* Aim of the exercise: Pictures must be kept out of the copy. Every entry is to be duplicated exactly.

"""

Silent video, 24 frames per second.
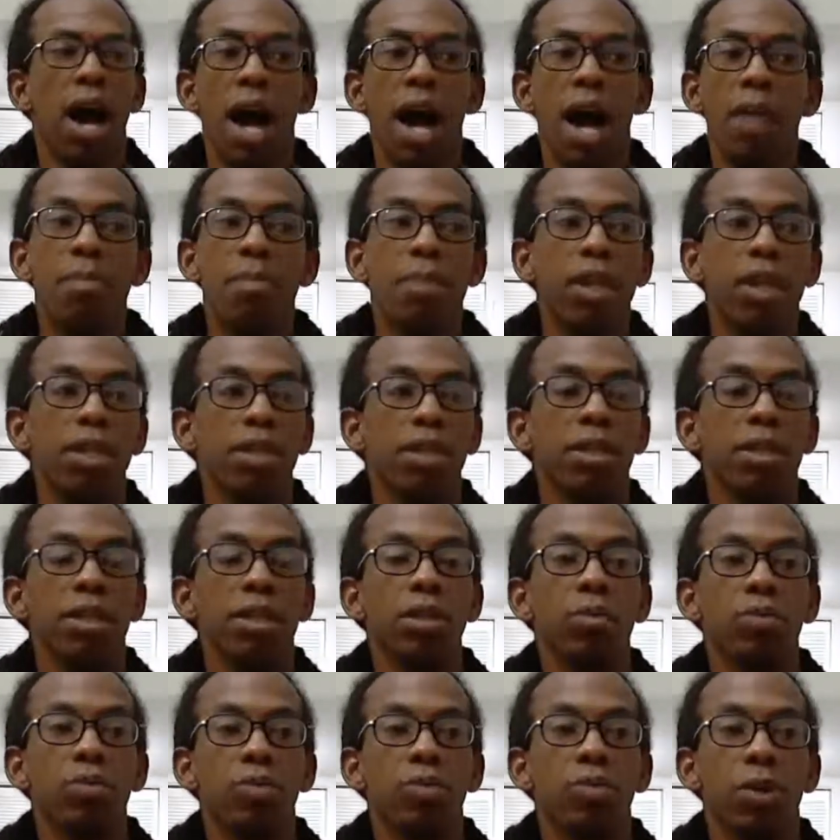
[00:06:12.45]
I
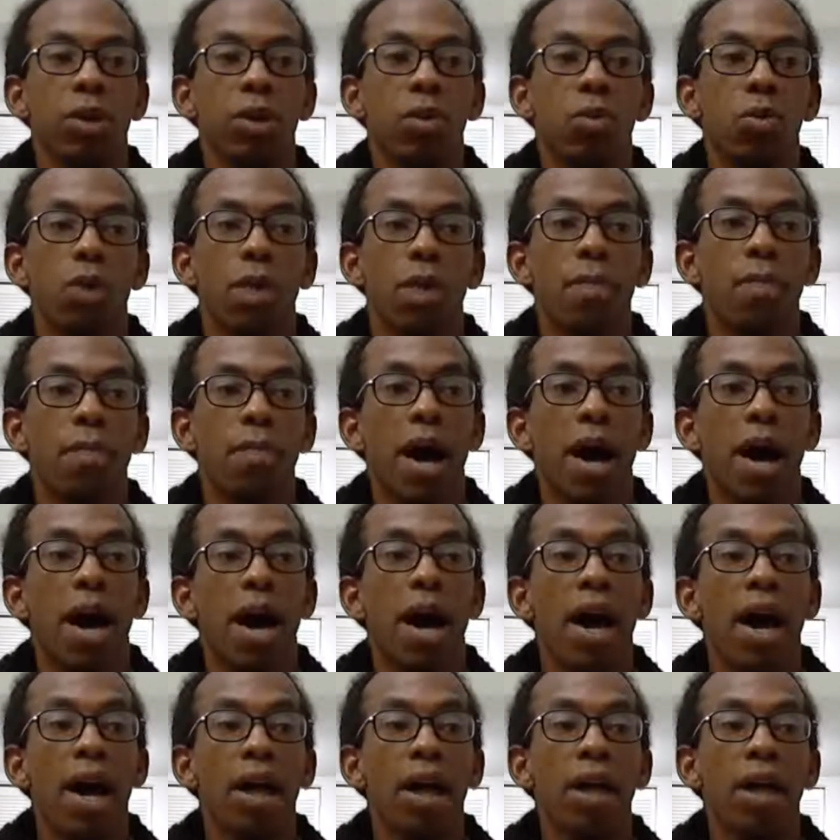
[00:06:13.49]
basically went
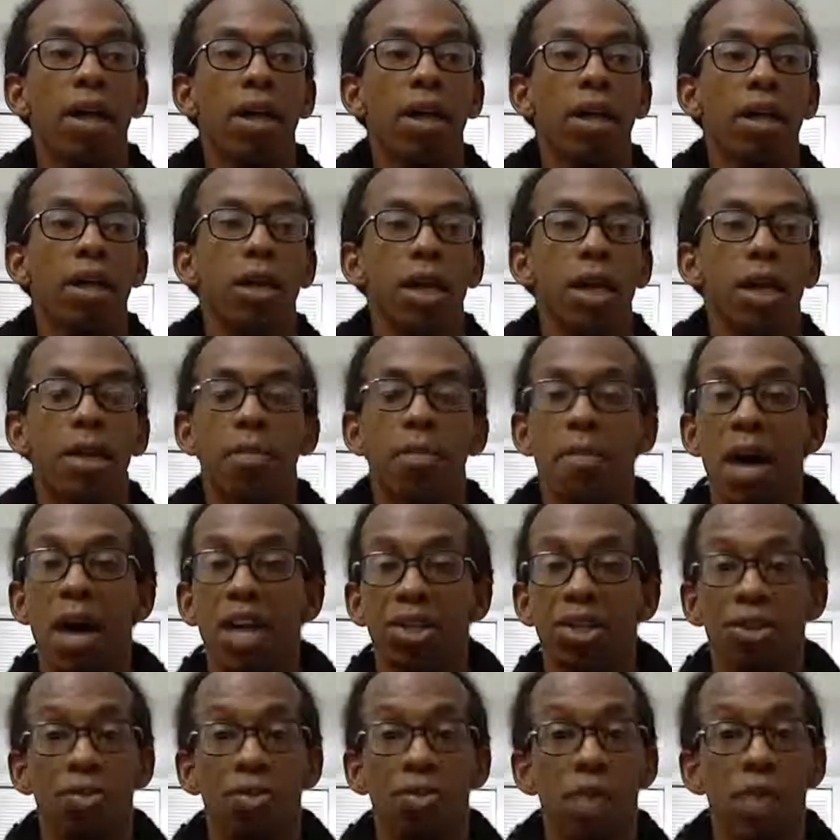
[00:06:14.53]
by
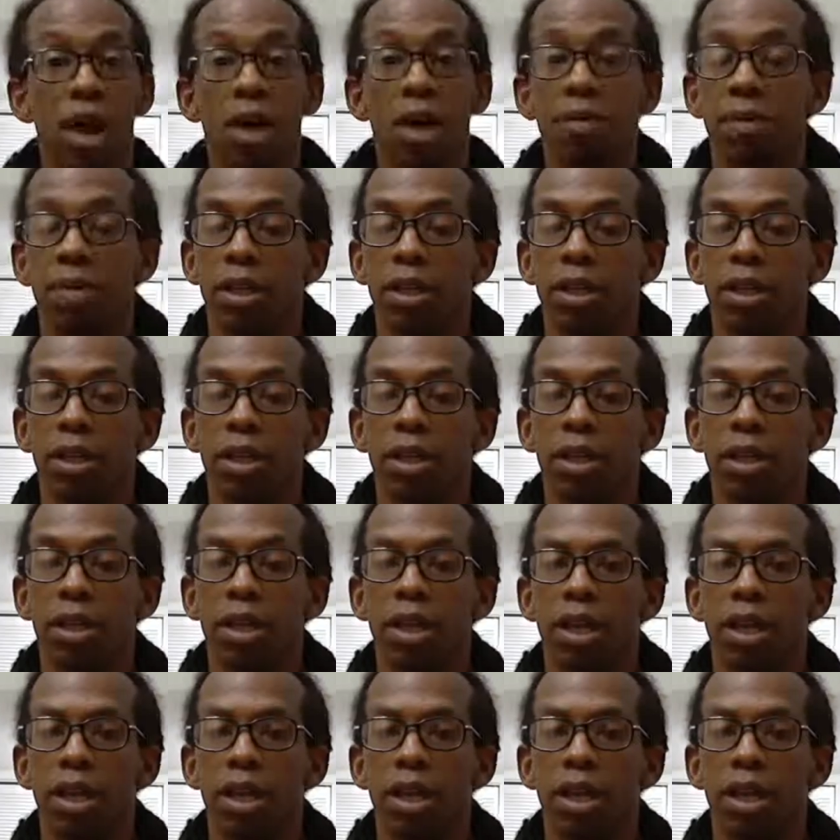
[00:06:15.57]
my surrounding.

"""

* Written solution:
Silent video, 24 frames per second.
[00:06:12.45]
I
[00:06:13.49]
basically went
[00:06:14.53]
by
[00:06:15.57]
my surrounding.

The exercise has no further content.